Recorded data
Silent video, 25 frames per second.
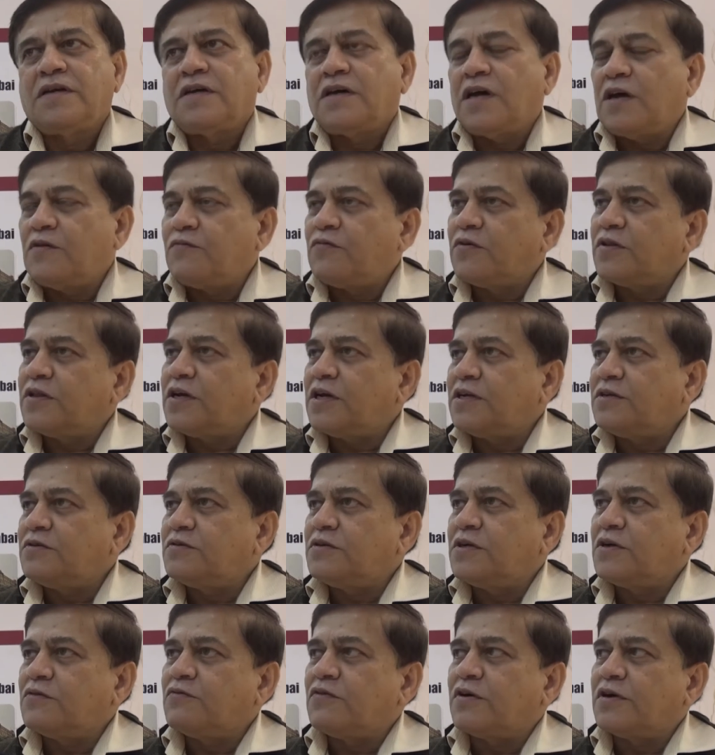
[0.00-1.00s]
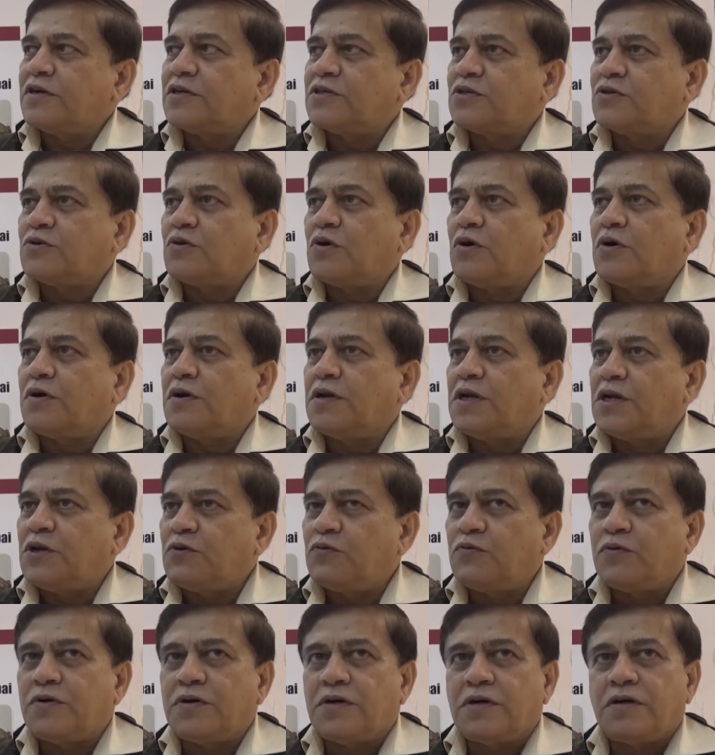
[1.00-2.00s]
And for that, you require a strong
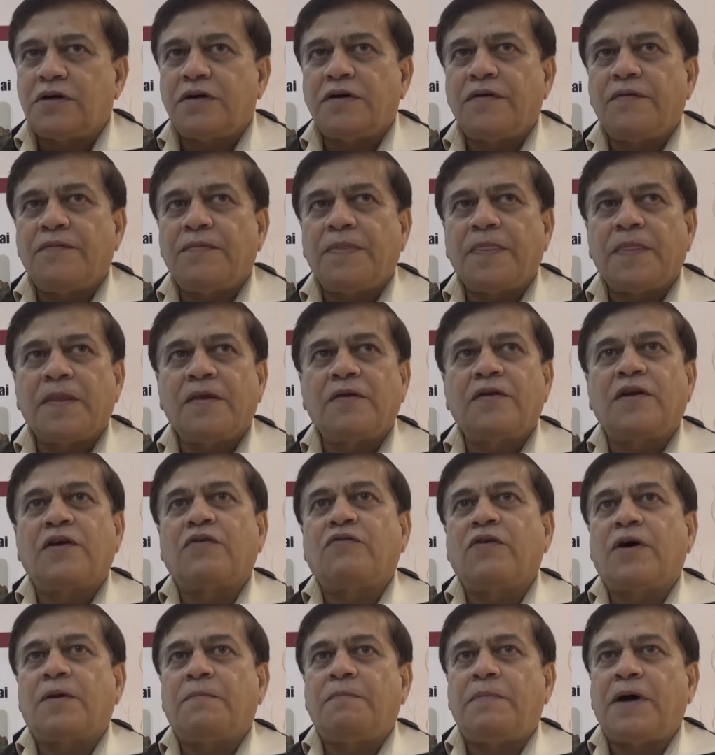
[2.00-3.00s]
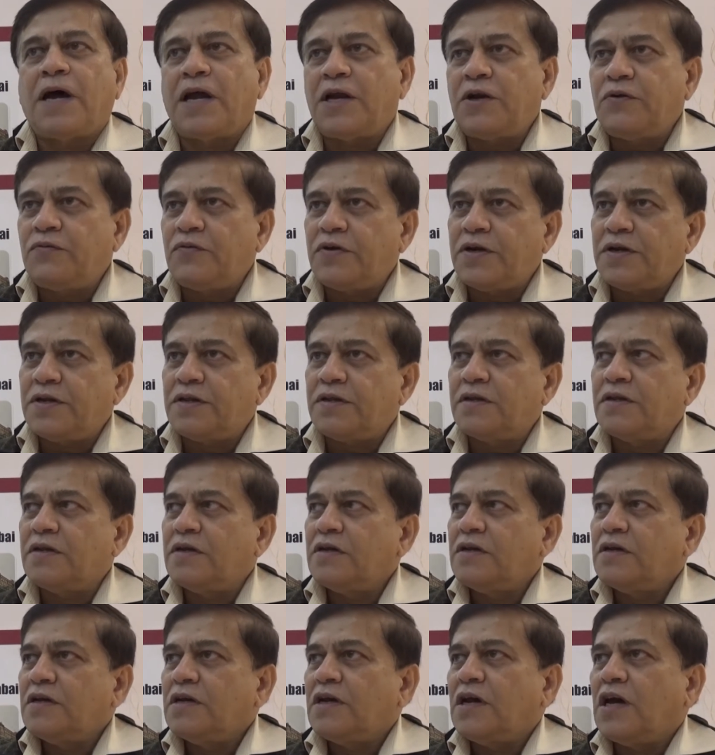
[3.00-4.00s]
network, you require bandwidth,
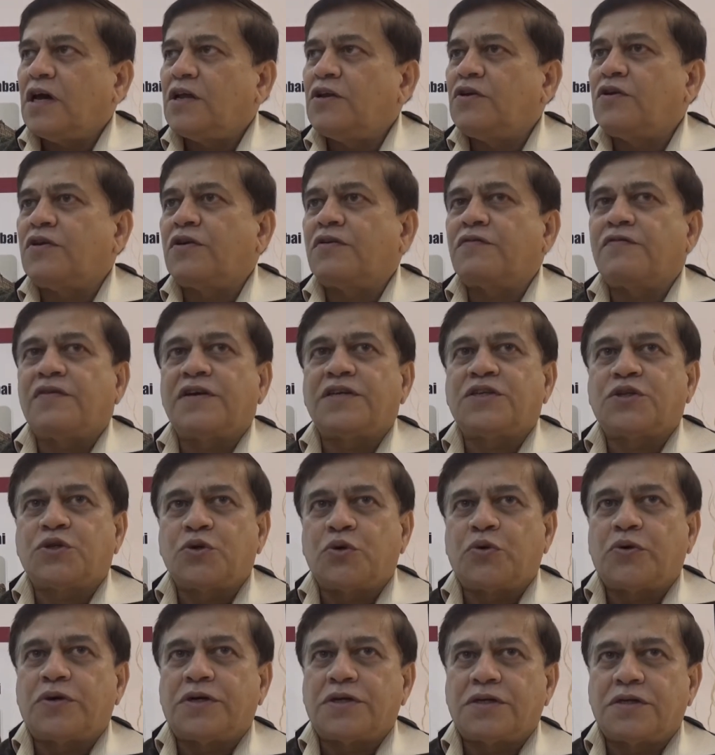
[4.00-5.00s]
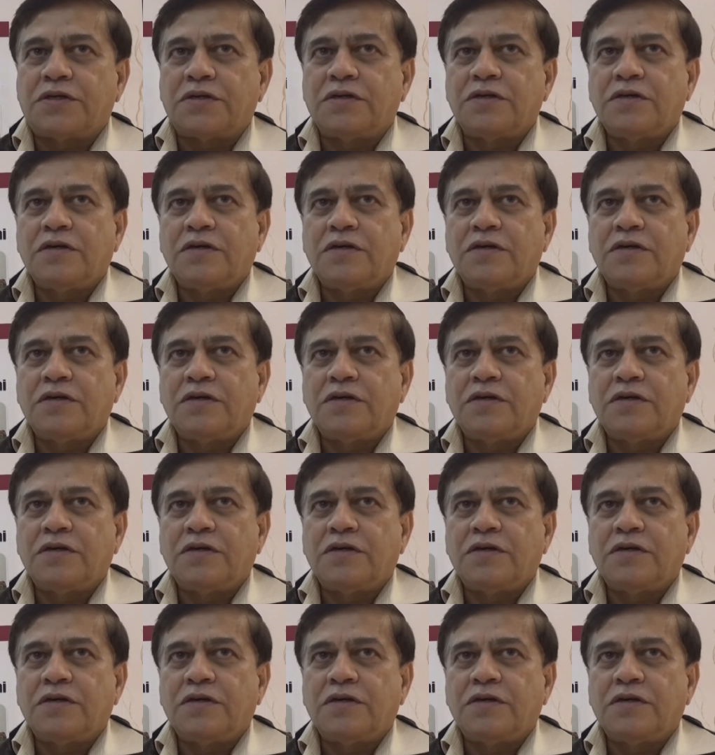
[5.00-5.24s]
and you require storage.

Exercise directions
Exactly as given, transcribe every line of the data, but not its images.

Solution for this exercise
Silent video, 25 frames per second.
[0.00-1.00s]
[1.00-2.00s]
And for that, you require a strong
[2.00-3.00s]
[3.00-4.00s]
network, you require bandwidth,
[4.00-5.00s]
[5.00-5.24s]
and you require storage.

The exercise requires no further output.